Рейсснер был сыном секретаря окружкома партии из Лейпцига, и после окончания разведывательной школы его определили в оперативный отдел. Он должен был поехать в Лондон и работать под посольским прикрытием. Для начала его послали на стажировку в Англию, но кончилась она для него плохо. Он растратил деньги, которые получил в резидентуре для вербовки потенциального агента.
Резидент сразу же отправил его назад в Берлин. В таких случаях Маркус Вольф немедленно расставался с работниками и даже увольнял их, но в данном случае сработали отцовские партийные связи. Вольфу пришлось оставить Рейсснера в центральном аппарате. Но из оперативного отдела его перевели в информационно-аналитический, где скапливались ветераны и провалившиеся агенты. Надежда поехать на работу за границу испарилась.
Рейсснер пробыл в Англии всего два месяца, но вспоминал о ней годами. Теперь ему представилась возможность отомстить Вольфу.
В отличие от других перебежчиков, набивавших себе цену, он действительно располагал информацией, которая произвела впечатление на западных немцев.
Он рассказал о таинственном любимом агенте Вольфа — женщине, которая многие годы поставляла самую важную информацию из Федеральной разведывательной службы.
Он назвал ее псевдоним — «Гизела». Настоящее имя он не знал, но он дал достаточно точное описание: ей около сорока лет, она не замужем, защитила диссертацию и усыновила ребенка-инвалида.
Под это описание подходила только Габриэле Вурст.
В это время Габриэле находилась в отпуске в Швейцарии. Она ничего не знала о появлении в Пуллахе бывшего капитана госбезопасности Рейсснера. Если бы она была на месте, то, может быть, успела бы спастись…
Министра внутренних дел ФРГ и министра обороны его подчиненные из контрразведки и военной контрразведки старались вообще не ставить в известность о своих оперативных делах, чтобы избавить его от необходимости врать бундестагу и прессе. Министру такая игра нравилась:
— Послушайте, — говорил он обычно начальнику контрразведки. — Лучше бы вы меня ни во что не посвящали.
Но в данном случае без министра никак нельзя было обойтись. Выслушав начальника контрразведки, министр снял трубку спецсвязи и набрал прямой номер телефона канцлера.
Когда Габриэле вернулась из отпуска, за ней сразу же установили наблюдение. Контрразведка перехватывала ее почту, прослушивала ее телефон.
В последнюю субботу сентября ей внезапно позвонил домой Карличек. Не называя себя, он предложил встретиться. На следующий день Габриэле села в машину и поехала в сторону Австрии.
Контрразведка была обеспокоена: Габриэле нельзя выпустить за границу. Если она окажется в Австрии, ее не удастся даже допросить, потому что Австрия не выдает никого, кто обвиняется в политических преступлениях, в том числе и в шпионаже.
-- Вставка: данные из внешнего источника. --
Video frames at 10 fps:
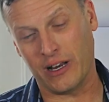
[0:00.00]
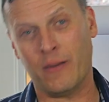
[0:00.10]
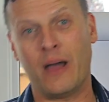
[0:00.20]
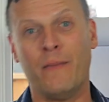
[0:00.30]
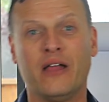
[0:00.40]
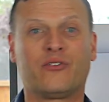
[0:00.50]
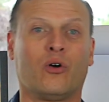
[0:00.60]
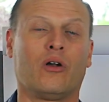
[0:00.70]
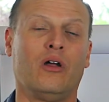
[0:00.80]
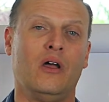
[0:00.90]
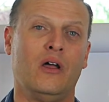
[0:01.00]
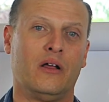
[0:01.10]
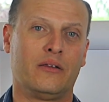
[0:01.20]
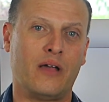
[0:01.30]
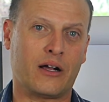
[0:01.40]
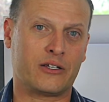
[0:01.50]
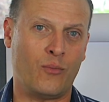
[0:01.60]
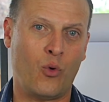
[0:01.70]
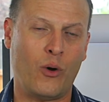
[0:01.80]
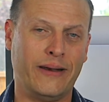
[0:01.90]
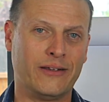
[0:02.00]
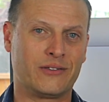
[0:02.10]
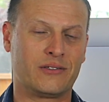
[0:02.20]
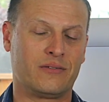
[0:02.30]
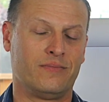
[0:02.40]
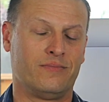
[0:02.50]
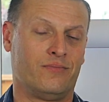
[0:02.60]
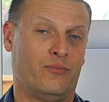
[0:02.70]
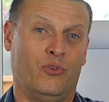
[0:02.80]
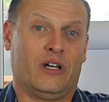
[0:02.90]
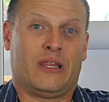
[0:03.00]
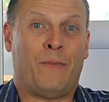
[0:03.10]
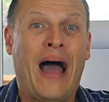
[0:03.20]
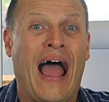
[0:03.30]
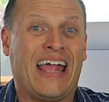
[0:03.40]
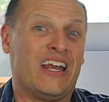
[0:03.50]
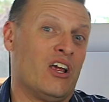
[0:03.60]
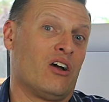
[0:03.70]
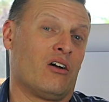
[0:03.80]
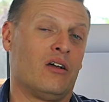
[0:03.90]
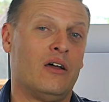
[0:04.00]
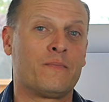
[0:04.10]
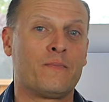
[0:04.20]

And my mentor, Dr. Moyne, is really the pioneer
Габриэле решили брать на границе. Служащий пограничной полиции, проверявший документы, попросил ее:
— Предъявите, пожалуйста, ваши водительские права и паспорт на машину.
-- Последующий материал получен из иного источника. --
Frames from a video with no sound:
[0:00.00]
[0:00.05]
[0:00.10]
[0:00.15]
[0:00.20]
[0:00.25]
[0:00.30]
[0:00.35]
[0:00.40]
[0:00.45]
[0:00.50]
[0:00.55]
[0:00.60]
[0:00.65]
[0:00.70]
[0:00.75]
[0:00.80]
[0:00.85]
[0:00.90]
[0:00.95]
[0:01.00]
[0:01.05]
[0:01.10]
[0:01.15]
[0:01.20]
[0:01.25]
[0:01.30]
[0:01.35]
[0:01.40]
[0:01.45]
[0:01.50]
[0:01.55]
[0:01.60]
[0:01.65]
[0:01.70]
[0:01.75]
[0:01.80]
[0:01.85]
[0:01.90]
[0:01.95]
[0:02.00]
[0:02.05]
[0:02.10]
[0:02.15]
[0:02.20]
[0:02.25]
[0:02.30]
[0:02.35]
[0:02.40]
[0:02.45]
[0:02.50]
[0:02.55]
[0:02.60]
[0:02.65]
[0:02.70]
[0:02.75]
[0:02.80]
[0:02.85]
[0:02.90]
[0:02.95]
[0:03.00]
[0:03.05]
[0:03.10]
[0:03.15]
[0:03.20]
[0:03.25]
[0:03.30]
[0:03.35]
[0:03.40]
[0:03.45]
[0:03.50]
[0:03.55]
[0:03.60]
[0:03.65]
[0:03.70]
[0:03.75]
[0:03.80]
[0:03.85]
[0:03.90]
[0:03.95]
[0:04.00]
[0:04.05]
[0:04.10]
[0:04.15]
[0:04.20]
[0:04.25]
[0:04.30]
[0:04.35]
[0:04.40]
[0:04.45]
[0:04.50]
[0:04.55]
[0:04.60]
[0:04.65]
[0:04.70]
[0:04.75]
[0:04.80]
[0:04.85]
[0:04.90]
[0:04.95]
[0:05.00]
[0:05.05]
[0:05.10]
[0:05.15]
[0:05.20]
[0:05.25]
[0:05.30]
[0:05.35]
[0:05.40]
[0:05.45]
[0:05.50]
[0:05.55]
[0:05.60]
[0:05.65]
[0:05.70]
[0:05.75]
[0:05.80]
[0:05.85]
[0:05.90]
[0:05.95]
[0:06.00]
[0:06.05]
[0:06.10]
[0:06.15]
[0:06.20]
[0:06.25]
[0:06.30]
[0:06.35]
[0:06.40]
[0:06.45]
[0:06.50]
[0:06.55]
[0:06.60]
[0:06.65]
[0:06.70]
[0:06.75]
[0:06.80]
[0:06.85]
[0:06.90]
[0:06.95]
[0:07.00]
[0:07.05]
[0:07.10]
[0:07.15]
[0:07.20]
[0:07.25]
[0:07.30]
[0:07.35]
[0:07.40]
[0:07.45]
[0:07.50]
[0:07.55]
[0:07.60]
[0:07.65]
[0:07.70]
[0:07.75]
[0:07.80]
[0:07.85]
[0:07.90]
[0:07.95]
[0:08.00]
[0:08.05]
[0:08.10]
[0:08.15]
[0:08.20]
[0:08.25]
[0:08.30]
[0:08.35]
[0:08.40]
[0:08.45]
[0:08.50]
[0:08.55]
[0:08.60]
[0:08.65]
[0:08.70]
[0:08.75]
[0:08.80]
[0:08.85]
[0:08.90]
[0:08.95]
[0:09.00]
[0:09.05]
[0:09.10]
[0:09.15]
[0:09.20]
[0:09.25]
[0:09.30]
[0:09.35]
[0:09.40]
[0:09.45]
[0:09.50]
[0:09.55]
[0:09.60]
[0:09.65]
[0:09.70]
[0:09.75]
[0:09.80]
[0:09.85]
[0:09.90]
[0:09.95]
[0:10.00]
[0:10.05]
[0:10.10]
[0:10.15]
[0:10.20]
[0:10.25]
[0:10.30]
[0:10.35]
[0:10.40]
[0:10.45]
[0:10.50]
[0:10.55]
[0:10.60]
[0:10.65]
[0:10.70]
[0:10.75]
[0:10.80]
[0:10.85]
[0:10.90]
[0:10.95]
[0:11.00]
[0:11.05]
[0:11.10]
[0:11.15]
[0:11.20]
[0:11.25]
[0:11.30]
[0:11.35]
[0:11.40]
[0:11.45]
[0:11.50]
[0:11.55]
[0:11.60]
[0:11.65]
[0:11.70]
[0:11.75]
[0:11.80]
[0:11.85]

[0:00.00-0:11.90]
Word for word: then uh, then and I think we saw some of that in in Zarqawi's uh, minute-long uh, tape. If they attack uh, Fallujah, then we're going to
Она не глядя протянула ему документы.
Он просмотрел их и опять нагнулся к окошку:
— Будьте любезны пройти вслед за мной.
Габриэле вышла из машины. Она ничего не подозревала. «Вероятно, я превысила скорость на автобане», — подумала она.
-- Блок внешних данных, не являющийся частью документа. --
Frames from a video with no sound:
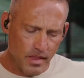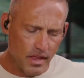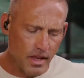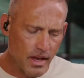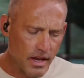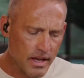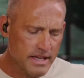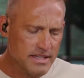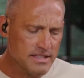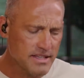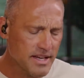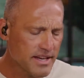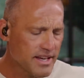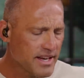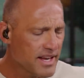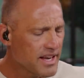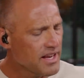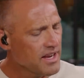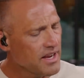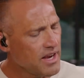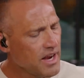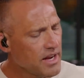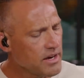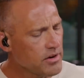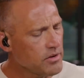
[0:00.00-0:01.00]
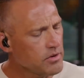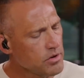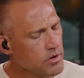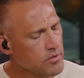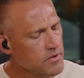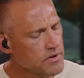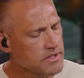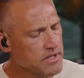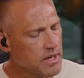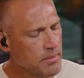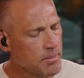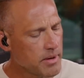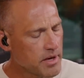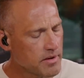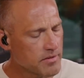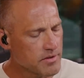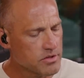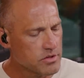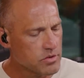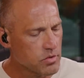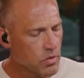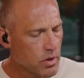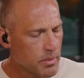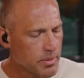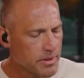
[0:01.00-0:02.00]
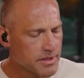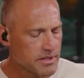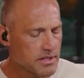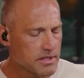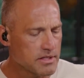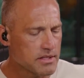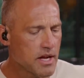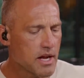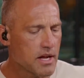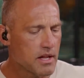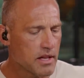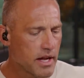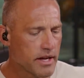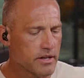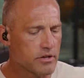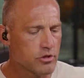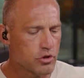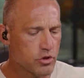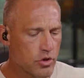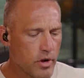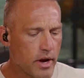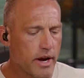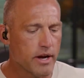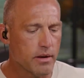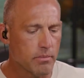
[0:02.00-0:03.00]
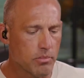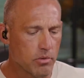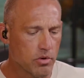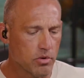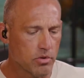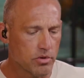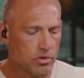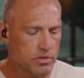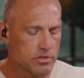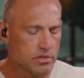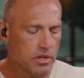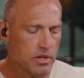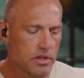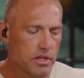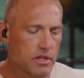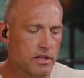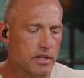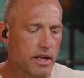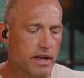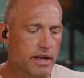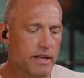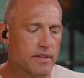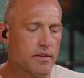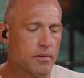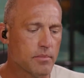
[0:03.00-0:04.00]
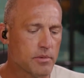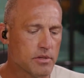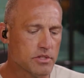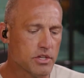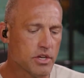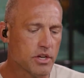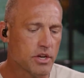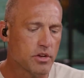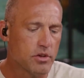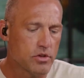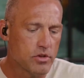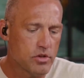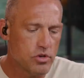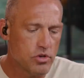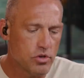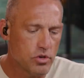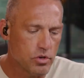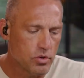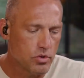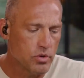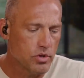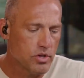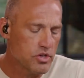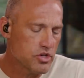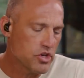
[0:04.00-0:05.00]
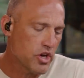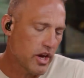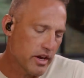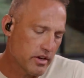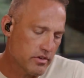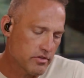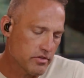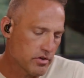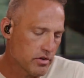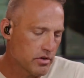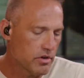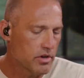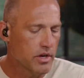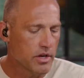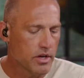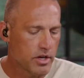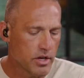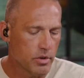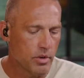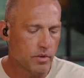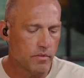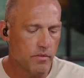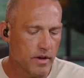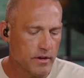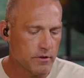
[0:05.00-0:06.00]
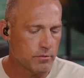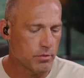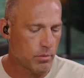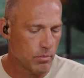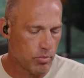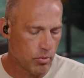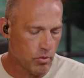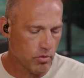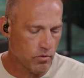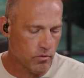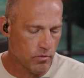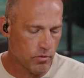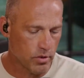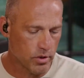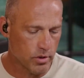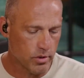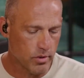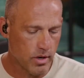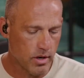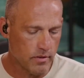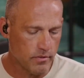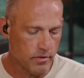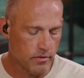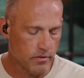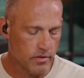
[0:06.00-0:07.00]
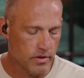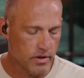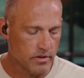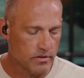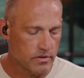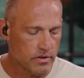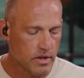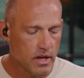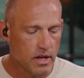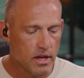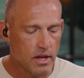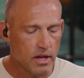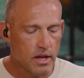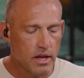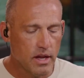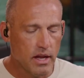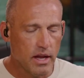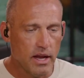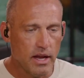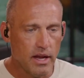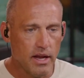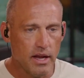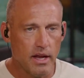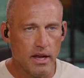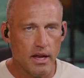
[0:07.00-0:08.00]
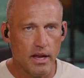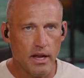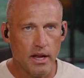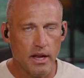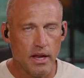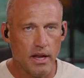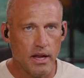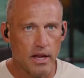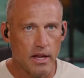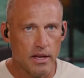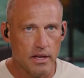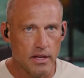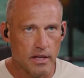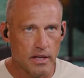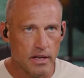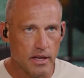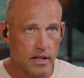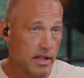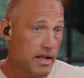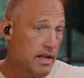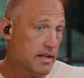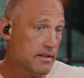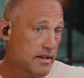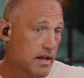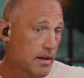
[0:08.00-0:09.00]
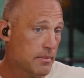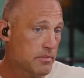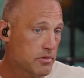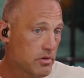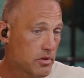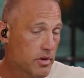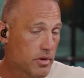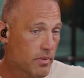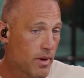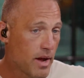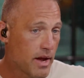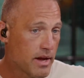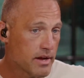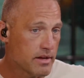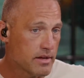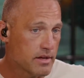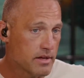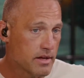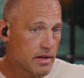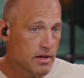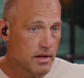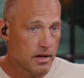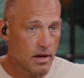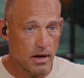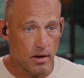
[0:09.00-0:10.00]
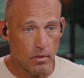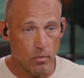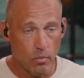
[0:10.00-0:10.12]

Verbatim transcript: he's like, yeah, I don't know if it's that big of a story because it's not like tradable. There's nothing that someone's going to do to change their you know investment portfolio off of this, and that's absolutely right. Uh,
В домике пограничной полиции ее ожидали мужчина и женщина:
— Вам предъявляется ордер на арест, фрау Вурст.
Ее арестовали за три дня до воссоединения Германии.
А по дорожке заброшенного сада одиноко вышагивал старый человек. Он глубоко надвинул шляпу на глаза, ссутулился, его глаза были прикованы к земле. Рядом с ним шла его жена — она боялась отпускать мужа одного. Ее очень заботило состояние мужа, который еще недавно был на этой земле человеком номер два.
Врачи нашли у него общий склероз, подагру, старческое слабоумие и болезнь Паркинсона, выражающуюся в замедленности движений и обеднении мимики.
Эксперты пришли к уничтожающему выводу: «Мыслительные способности ограничены кругом повседневных и эгоистических проблем. При оценках исходит из привычной точки зрения. Очевидно полное непонимание настоящего положения вещей».
Лишь одно чувство еще проникало в затемненное сознание отстраненного от власти человека — чувство, которое прежде в стране испытывали все, кроме него самого, — чувство страха.
Он впервые ощутил страх не тогда, когда его арестовали, а после того, как генеральный прокурор выпустил его из тюрьмы — из-за невозможности держать его под стражей по причине плохого здоровья. Он стал бояться собственных сограждан.